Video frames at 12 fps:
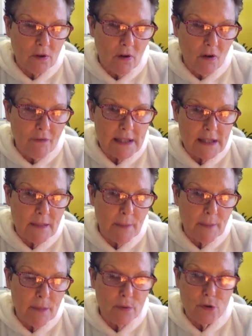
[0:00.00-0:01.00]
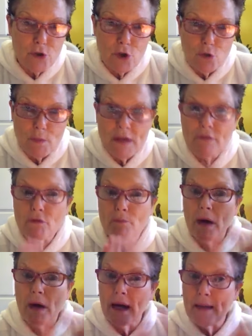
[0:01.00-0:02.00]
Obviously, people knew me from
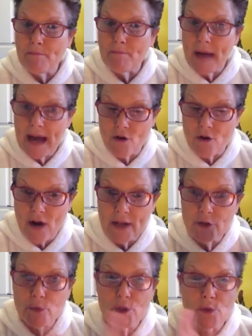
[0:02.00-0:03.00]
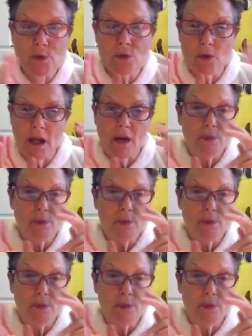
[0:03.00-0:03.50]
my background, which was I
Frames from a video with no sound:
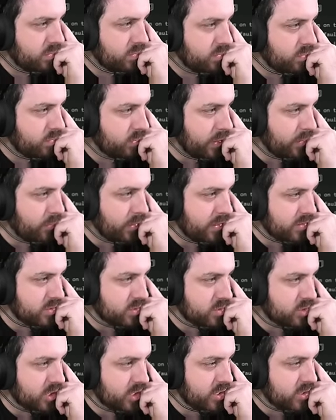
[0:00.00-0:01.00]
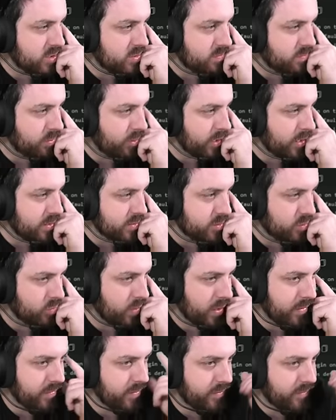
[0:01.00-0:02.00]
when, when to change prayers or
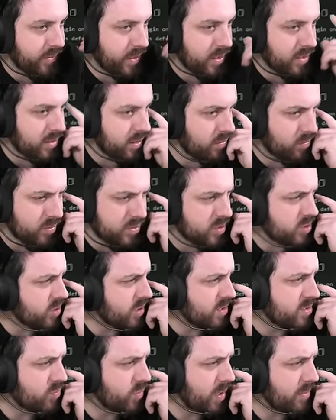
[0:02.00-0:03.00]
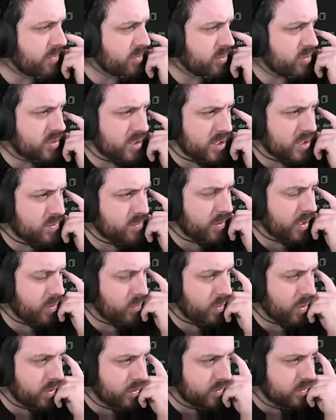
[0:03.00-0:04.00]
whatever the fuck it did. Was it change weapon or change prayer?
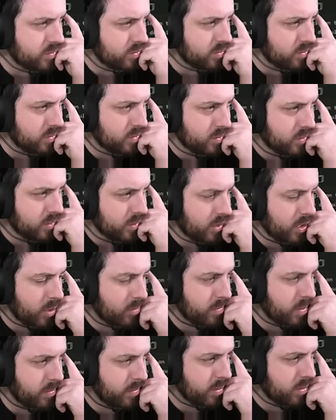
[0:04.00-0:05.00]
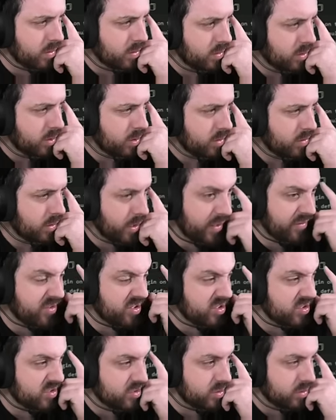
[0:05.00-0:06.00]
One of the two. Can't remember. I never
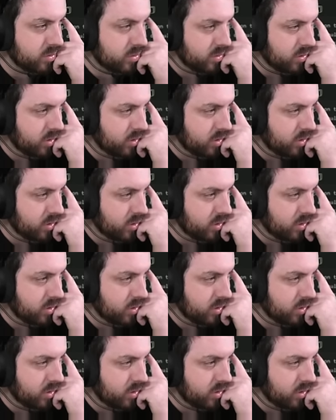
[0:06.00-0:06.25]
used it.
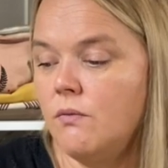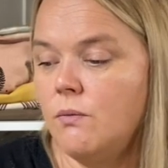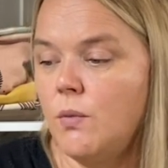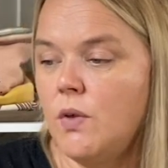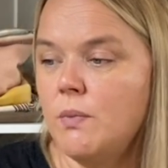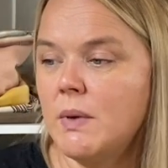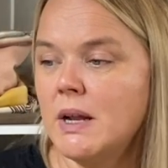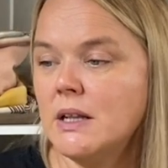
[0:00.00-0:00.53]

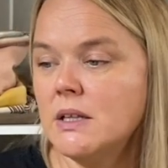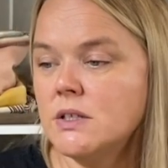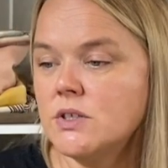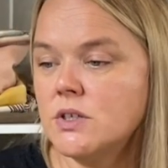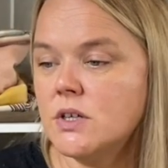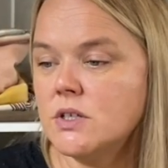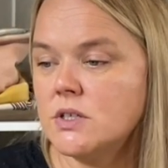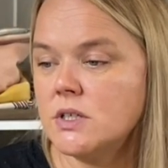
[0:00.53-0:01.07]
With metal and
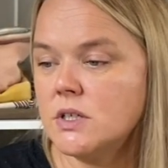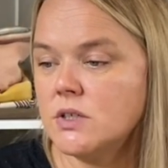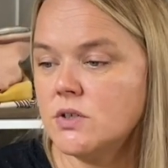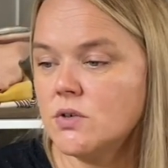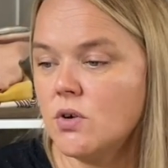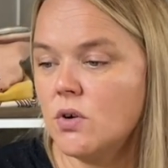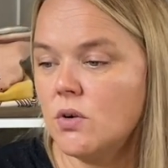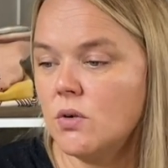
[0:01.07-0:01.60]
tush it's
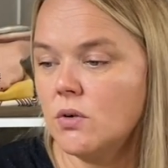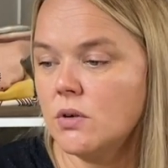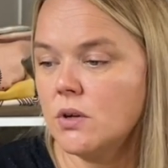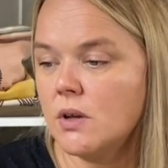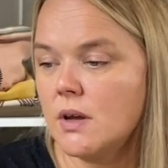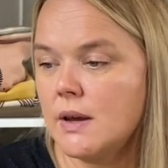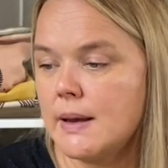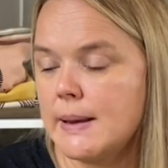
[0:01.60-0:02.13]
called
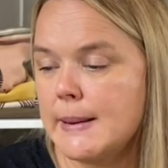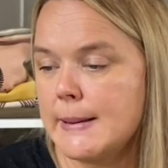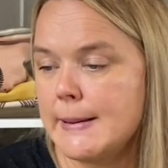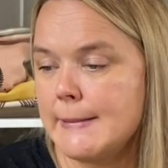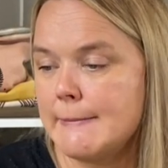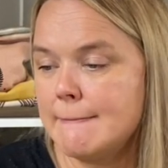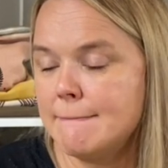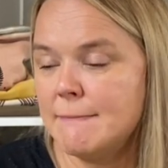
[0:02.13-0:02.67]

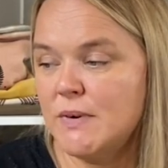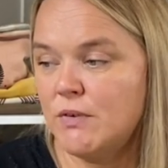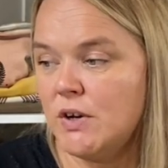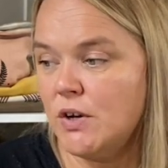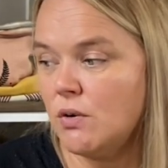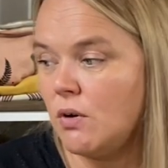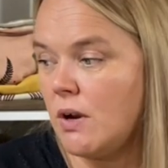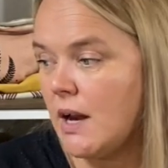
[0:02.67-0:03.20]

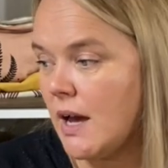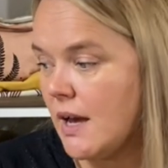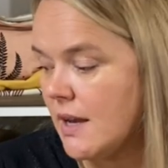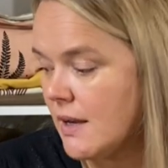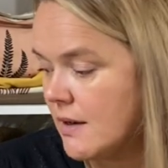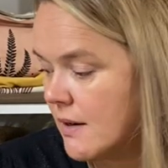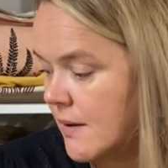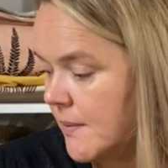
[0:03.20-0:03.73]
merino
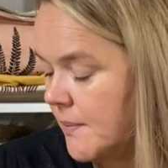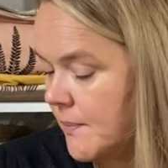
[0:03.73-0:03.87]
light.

◆ What you have to do: Skip the pictures. Please copy exactly the lines from the one with "[0:06.00-0:06.25]" through the final line of the material above, both ends included.

◆ Written answer:
[0:06.00-0:06.25]
used it.
[0:00.00-0:00.53]

[0:00.53-0:01.07]
With metal and
[0:01.07-0:01.60]
tush it's
[0:01.60-0:02.13]
called
[0:02.13-0:02.67]

[0:02.67-0:03.20]

[0:03.20-0:03.73]
merino
[0:03.73-0:03.87]
light.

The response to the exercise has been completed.